Sorting doubles to rappel on a single again took longer than I wished, but all was safe and smooth eventually. On the start ledge we belayed up another couple before the short 15' rappel down to the ground. We then walked back around to the start of Totem which had now cleared and we went up the first pitch here as well. Climbing was smooth again, this was me first time leading this pitch and I did not extend my first piece enough and dealt with some rope drag. I also managed to permanently stick a blue 0.3 X4 cam 2/3 of the way up, a donation to the route. My rope drag apparently caused it to rotate upwards and walked deeper in. I attempted for 15 minutes on the rappel to dislodge it with zero success. Back to setup camp, cook burgers and watch the north peak fires glow in the night.
Monday morning we were up and headed toward the trailhead by 8:30am. This time a mass of 25-30 forest firefighters greeted us. They were optimistic but had the whole mountain closed down until further review and said to check back about noon. We went to explore around the swimming hole and the visitors center before heading back for a short nap. Back to the rangers stationed at the Roy Gap entrance but it wasn't good, the fire had shifted towards the south peak and everything remained closed for the foreseeable future but he gave us some info about Smoke Hole Canyon, a new place a short drive away he'd heard of. We went to the Gendarme for more info, where other climbers had gathered to utilize the wi-fi and plan. Some went to Franklin, we opted to try Smoke Hole Canyon.
The drive was closer to 45minutes and we backtracked a couple of times to find the parking spaces (just big enough for 4 maybe 5 cars). The rakkup app and directions were great and much better than mountainproject. The guide for the area costs $3.99 on rakkup. We found the 5.8 routes easily from the pictures and descriptions. We chose/found 'Synergy' first. I took my time but climbed it with needing to hangdog any bolts. Definitely a new area with most holds still dirty with lots of loose dust, pebbles and some vegetation/spiderwebs. Otherwise, the rock was solid limestone. I set a top-rope on my draws and was lowered down. The 5.8 slowed Josie down a slight bit but she still climbed it well and without a problem. I then went back up on top-rope to clean and rappel.
We went back to the app and found our way to 'Pray the Gray Away' 40yds away, another 5.8 but 55' tall instead of 40'. Much of the same but more technical with balance and body position very much needed.
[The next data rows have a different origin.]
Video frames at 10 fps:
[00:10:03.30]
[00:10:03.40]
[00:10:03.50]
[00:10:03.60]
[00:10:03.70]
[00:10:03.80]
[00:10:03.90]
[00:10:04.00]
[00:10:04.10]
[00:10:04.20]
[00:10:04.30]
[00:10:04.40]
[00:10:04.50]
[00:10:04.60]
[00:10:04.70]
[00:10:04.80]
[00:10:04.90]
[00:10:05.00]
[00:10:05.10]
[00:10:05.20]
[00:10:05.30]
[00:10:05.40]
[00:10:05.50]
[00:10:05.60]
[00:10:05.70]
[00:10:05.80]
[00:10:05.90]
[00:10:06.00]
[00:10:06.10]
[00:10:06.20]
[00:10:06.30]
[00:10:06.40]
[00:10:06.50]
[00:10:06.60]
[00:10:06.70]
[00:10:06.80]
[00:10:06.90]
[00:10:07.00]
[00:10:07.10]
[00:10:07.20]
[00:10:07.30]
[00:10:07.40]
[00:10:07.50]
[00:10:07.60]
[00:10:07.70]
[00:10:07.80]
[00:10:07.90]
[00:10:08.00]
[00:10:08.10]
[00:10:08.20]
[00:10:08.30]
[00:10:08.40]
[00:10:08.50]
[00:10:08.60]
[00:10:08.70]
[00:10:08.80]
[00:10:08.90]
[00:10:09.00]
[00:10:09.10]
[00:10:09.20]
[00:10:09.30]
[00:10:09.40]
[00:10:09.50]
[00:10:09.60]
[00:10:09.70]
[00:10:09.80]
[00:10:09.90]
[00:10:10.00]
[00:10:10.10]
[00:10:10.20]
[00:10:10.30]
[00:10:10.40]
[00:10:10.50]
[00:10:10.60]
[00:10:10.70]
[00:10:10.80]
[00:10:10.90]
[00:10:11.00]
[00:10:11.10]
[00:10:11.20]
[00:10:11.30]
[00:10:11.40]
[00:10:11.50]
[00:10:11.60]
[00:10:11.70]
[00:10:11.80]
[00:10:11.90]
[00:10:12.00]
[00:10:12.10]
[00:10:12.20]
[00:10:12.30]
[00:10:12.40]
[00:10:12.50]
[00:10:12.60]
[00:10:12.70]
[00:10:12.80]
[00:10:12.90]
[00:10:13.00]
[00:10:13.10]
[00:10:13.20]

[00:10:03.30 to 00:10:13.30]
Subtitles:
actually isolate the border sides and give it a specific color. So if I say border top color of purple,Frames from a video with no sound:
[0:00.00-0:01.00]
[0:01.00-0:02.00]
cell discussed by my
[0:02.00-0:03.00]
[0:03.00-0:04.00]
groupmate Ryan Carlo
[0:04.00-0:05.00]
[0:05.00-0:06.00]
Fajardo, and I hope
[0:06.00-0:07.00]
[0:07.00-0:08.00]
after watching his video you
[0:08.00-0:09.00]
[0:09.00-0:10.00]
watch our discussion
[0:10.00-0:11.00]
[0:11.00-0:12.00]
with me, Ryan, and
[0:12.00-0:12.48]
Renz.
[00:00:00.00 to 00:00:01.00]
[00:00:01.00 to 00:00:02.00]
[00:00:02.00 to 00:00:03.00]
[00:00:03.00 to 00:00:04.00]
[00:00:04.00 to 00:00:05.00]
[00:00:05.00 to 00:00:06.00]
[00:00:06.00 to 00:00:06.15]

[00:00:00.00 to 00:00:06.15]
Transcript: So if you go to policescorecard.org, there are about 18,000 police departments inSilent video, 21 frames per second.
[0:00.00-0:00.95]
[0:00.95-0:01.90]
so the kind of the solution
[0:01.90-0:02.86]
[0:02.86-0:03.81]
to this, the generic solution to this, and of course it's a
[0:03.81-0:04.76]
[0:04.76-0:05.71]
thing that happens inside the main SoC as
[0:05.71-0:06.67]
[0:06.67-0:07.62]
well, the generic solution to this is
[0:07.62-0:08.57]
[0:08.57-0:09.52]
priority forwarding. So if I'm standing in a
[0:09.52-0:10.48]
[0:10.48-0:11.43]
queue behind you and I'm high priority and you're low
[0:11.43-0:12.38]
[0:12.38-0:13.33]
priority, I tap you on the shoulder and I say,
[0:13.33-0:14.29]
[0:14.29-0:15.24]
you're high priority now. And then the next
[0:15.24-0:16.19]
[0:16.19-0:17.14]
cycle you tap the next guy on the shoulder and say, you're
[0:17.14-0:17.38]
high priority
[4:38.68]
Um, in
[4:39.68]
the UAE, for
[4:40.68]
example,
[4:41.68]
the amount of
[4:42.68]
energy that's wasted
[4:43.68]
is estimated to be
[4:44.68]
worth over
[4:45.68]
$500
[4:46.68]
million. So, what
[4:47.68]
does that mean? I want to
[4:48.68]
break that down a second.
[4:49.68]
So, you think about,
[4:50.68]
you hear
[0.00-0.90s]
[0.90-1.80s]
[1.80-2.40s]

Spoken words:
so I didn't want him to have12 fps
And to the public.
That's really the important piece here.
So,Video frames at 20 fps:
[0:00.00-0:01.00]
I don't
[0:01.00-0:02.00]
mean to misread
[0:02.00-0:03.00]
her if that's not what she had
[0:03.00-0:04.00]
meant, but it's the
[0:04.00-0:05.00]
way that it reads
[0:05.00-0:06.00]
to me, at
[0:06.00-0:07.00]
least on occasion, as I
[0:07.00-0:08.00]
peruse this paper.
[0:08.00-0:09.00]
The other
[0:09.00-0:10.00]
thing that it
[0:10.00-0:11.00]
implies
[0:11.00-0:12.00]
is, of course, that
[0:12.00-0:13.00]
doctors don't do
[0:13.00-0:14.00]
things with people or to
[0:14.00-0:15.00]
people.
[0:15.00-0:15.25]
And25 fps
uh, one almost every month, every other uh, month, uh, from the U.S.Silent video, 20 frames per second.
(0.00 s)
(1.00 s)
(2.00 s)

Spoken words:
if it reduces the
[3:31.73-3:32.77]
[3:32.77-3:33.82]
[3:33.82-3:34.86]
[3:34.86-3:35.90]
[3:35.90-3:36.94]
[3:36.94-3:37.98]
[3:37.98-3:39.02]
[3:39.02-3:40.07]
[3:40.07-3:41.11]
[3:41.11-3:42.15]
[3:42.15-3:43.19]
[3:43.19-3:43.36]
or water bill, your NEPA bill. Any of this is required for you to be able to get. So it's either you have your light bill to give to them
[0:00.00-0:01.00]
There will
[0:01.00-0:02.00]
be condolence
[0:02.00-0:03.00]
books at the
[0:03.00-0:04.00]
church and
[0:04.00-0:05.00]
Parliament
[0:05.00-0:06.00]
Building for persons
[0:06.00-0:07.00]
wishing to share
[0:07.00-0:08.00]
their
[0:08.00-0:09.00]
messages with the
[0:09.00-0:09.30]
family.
I hung on a few bolts after clipping, with the move around the bulge taking 4-5 attempts, one way had hands but no feet, the other feet but no hands. Feet but no hands was victorious. Thankfully the top had perma-draws and I just clipped and lowered. Josie went next and struggled at similar points but still found her way to the top. Safely lowered to the ground we packed up for the drive back. Swimming hole to clean up and then pizza dinner on the Front Porch with a beer.
By the time we left Tuesday morning the burned area was everything 200 yards beneath the observation deck south to the gunsight and possibly the start of Old Man's route. Most of the ledge above the Lower Slabs was also affected from what we could tell.
The mountain isn't going anywhere anytime soon. We'll both be back again soon.